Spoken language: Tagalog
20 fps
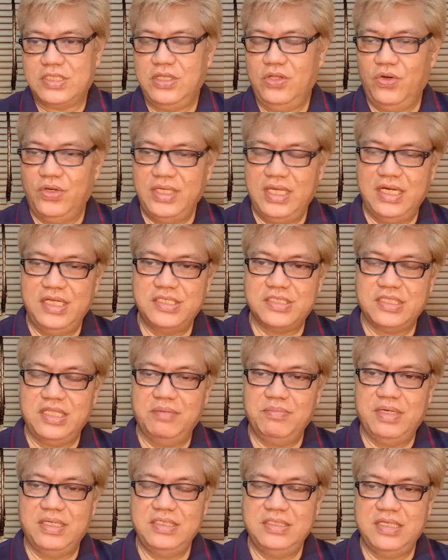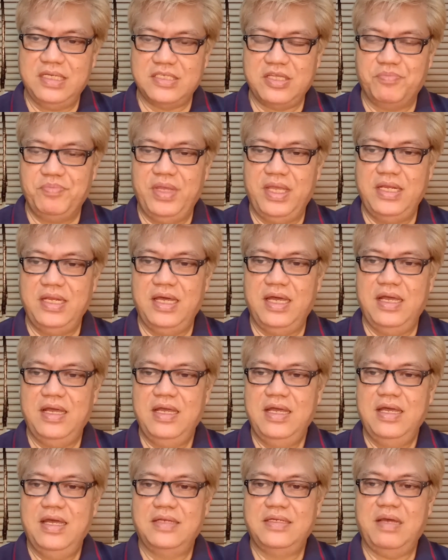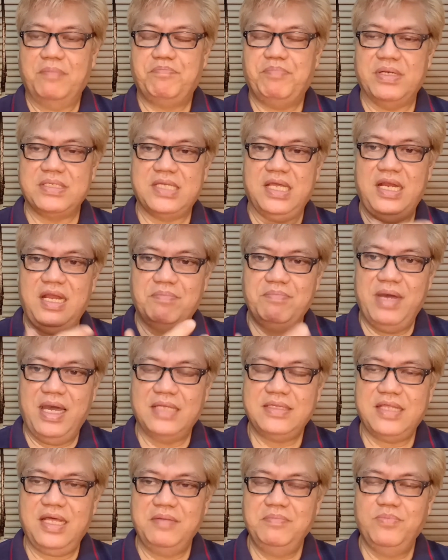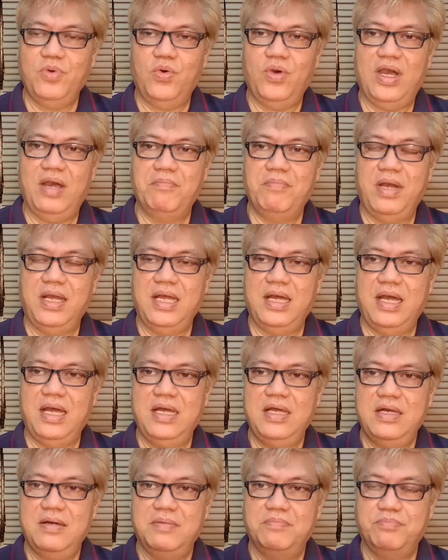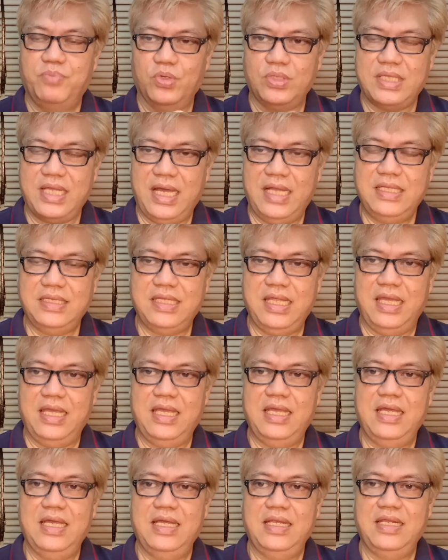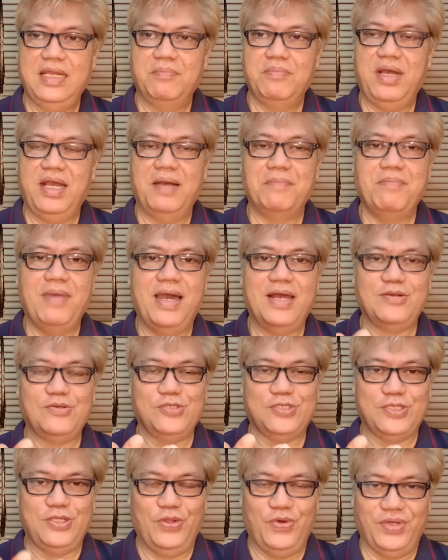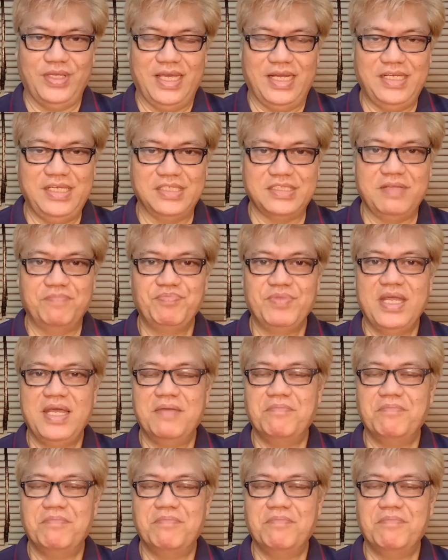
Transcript: loyalist naman sasabihin na napasalamatan mo ang mga botante ng mga Marcos loyalist.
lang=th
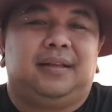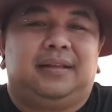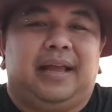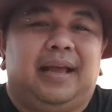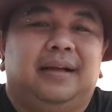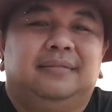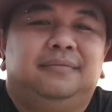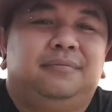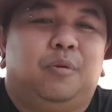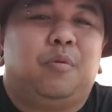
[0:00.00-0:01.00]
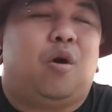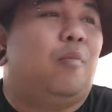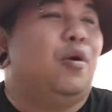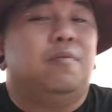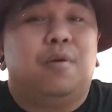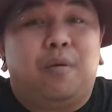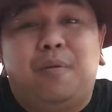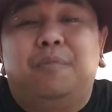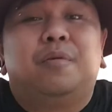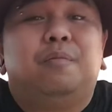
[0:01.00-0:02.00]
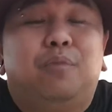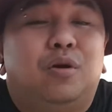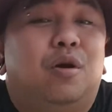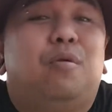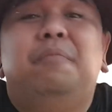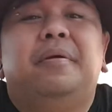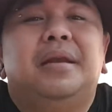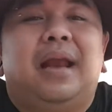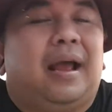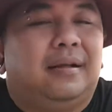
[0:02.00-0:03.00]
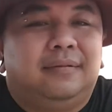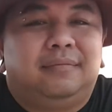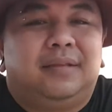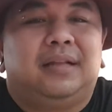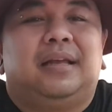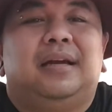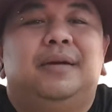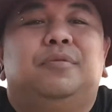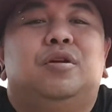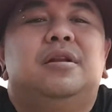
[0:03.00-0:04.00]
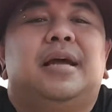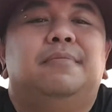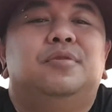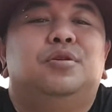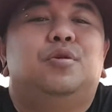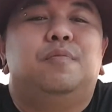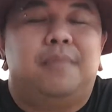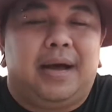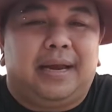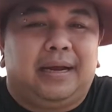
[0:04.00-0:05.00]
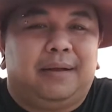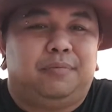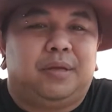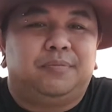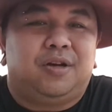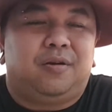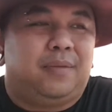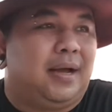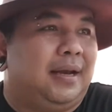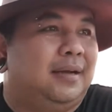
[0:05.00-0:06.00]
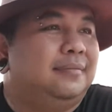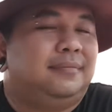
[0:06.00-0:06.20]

แต่ผมก็ขอบ่นผมก็บ่นของผมแบบนี้แหละตั้งแต่เริ่มต้นทำ YouTube มานะครับทำช่องมานะ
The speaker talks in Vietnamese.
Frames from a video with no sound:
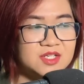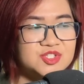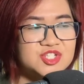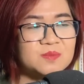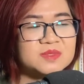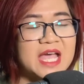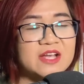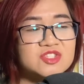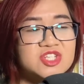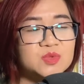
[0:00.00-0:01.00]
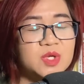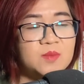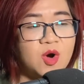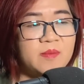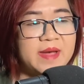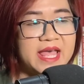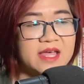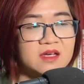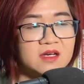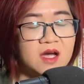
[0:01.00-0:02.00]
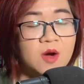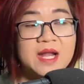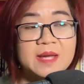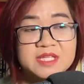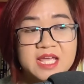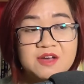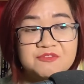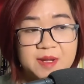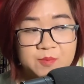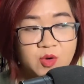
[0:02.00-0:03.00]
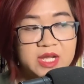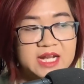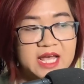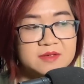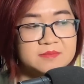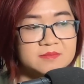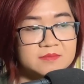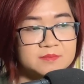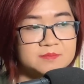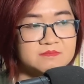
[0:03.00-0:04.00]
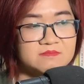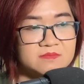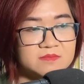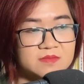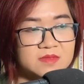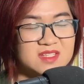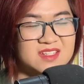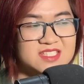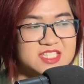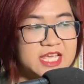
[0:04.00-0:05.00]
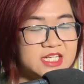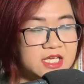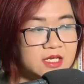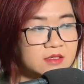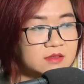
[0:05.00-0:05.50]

Trọng tài còn chưa tuyên bố mà, ông làm thế là phạm quy đấy. Chết đi!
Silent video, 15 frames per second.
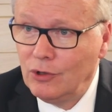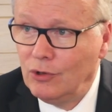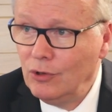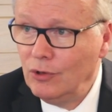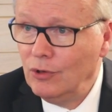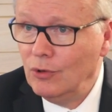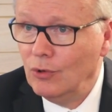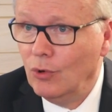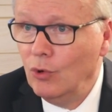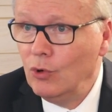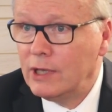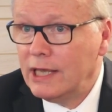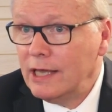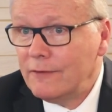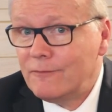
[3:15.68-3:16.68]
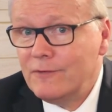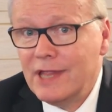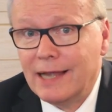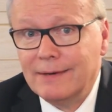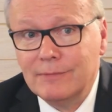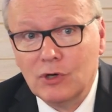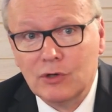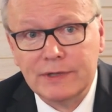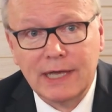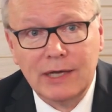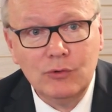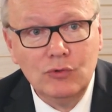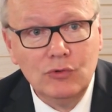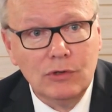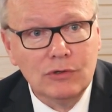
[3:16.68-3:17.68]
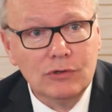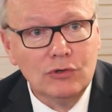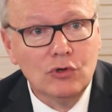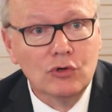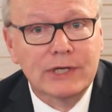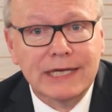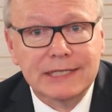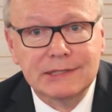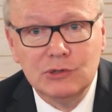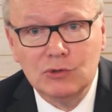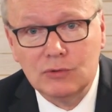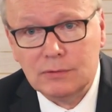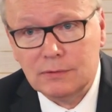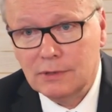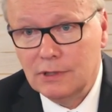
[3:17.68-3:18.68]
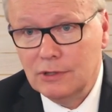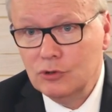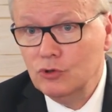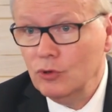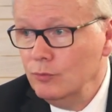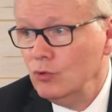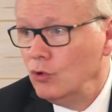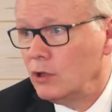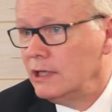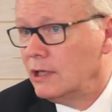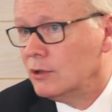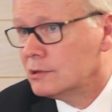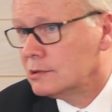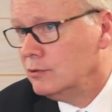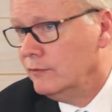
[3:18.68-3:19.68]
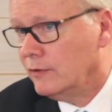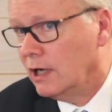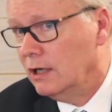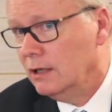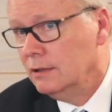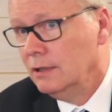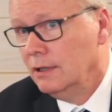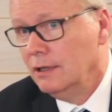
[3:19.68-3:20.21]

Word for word: que aucun finalement n'a eu l'occasion de mourir en souverain,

========

#### Work task
Could you give the listing above again word for word, without any pictures?

#### Solution to this problem
Spoken language: Tagalog
20 fps
Transcript: loyalist naman sasabihin na napasalamatan mo ang mga botante ng mga Marcos loyalist.
lang=th
[0:00.00-0:01.00]
[0:01.00-0:02.00]
[0:02.00-0:03.00]
[0:03.00-0:04.00]
[0:04.00-0:05.00]
[0:05.00-0:06.00]
[0:06.00-0:06.20]

แต่ผมก็ขอบ่นผมก็บ่นของผมแบบนี้แหละตั้งแต่เริ่มต้นทำ YouTube มานะครับทำช่องมานะ
The speaker talks in Vietnamese.
Frames from a video with no sound:
[0:00.00-0:01.00]
[0:01.00-0:02.00]
[0:02.00-0:03.00]
[0:03.00-0:04.00]
[0:04.00-0:05.00]
[0:05.00-0:05.50]

Trọng tài còn chưa tuyên bố mà, ông làm thế là phạm quy đấy. Chết đi!
Silent video, 15 frames per second.
[3:15.68-3:16.68]
[3:16.68-3:17.68]
[3:17.68-3:18.68]
[3:18.68-3:19.68]
[3:19.68-3:20.21]

Word for word: que aucun finalement n'a eu l'occasion de mourir en souverain,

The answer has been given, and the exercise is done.